Collected data
▬▬▬

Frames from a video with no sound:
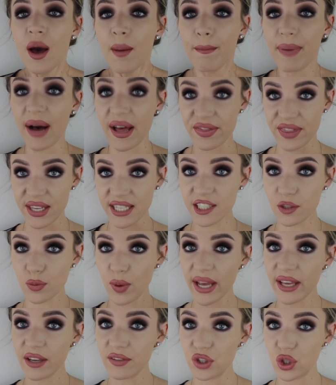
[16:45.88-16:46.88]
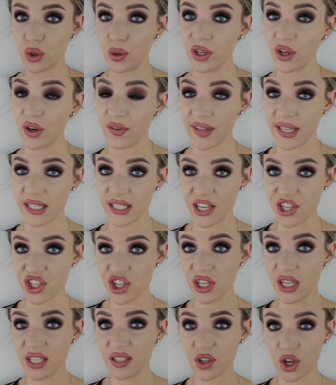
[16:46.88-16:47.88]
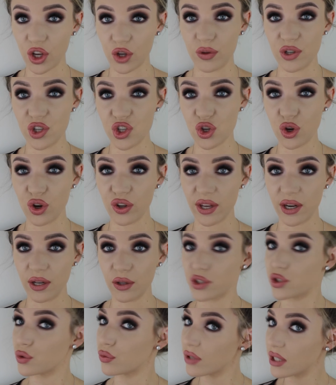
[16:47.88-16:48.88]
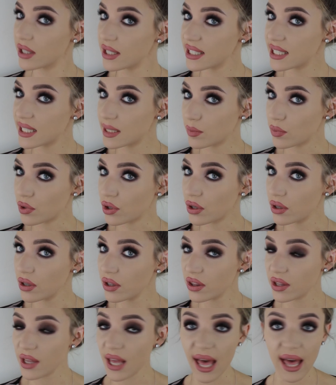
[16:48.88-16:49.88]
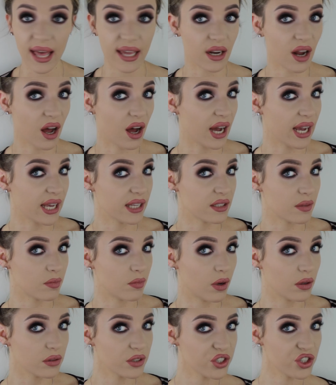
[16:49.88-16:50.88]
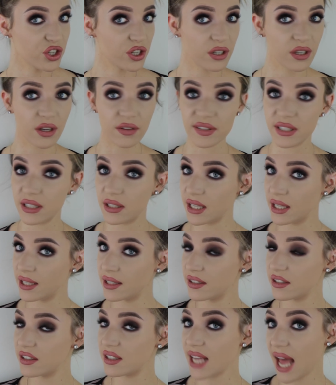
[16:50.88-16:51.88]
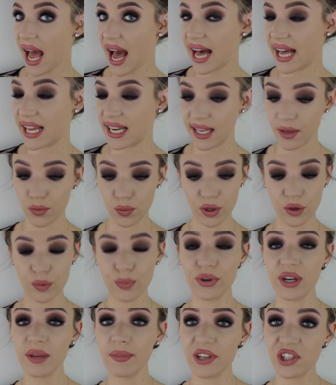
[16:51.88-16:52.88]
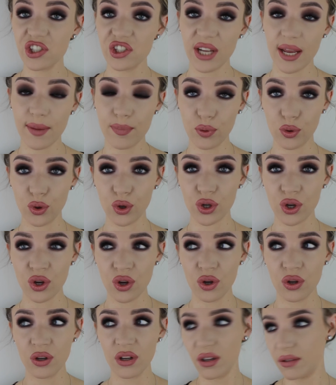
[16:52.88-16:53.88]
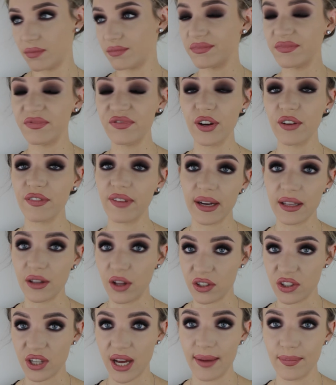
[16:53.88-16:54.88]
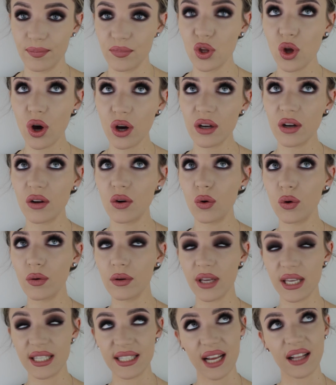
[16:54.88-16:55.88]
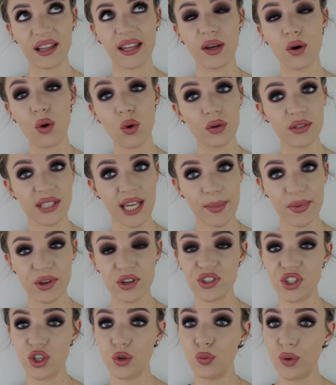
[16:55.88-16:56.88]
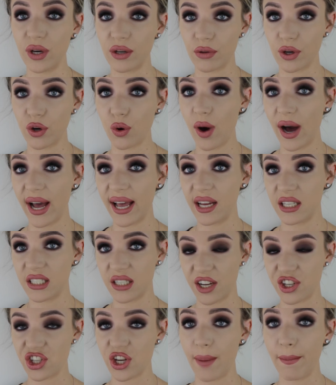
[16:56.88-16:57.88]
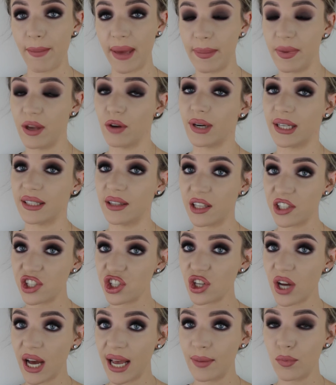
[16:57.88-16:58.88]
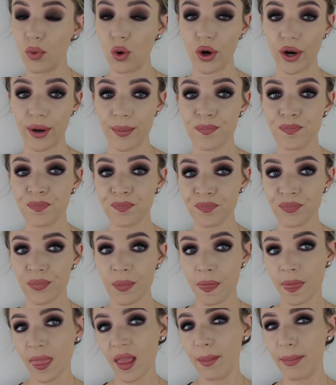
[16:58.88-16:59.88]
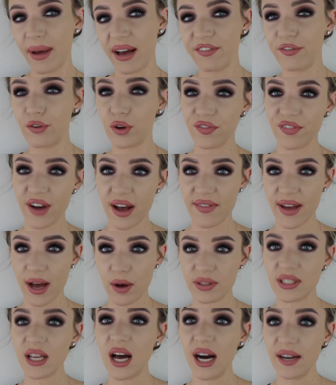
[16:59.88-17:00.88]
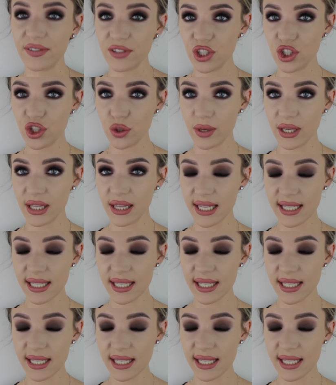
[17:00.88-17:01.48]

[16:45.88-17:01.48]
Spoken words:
But this way of doing your foundation is going to ensure that it looks really smooth, it hides a multitude of sins, and it will pretty much stay put for a very long time. Not exactly all day, because you will require a touch-up maybe around lunchtime or about 4 to 5 hours after doing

▬▬▬

EXERCISE ▸
Retype, without any picture, exactly the lines from the one with "[16:49.88-16:50.88]" through the end of the entries, inclusive.

RESPONSE AREA ▸
[16:49.88-16:50.88]
[16:50.88-16:51.88]
[16:51.88-16:52.88]
[16:52.88-16:53.88]
[16:53.88-16:54.88]
[16:54.88-16:55.88]
[16:55.88-16:56.88]
[16:56.88-16:57.88]
[16:57.88-16:58.88]
[16:58.88-16:59.88]
[16:59.88-17:00.88]
[17:00.88-17:01.48]

[16:45.88-17:01.48]
Spoken words:
But this way of doing your foundation is going to ensure that it looks really smooth, it hides a multitude of sins, and it will pretty much stay put for a very long time. Not exactly all day, because you will require a touch-up maybe around lunchtime or about 4 to 5 hours after doing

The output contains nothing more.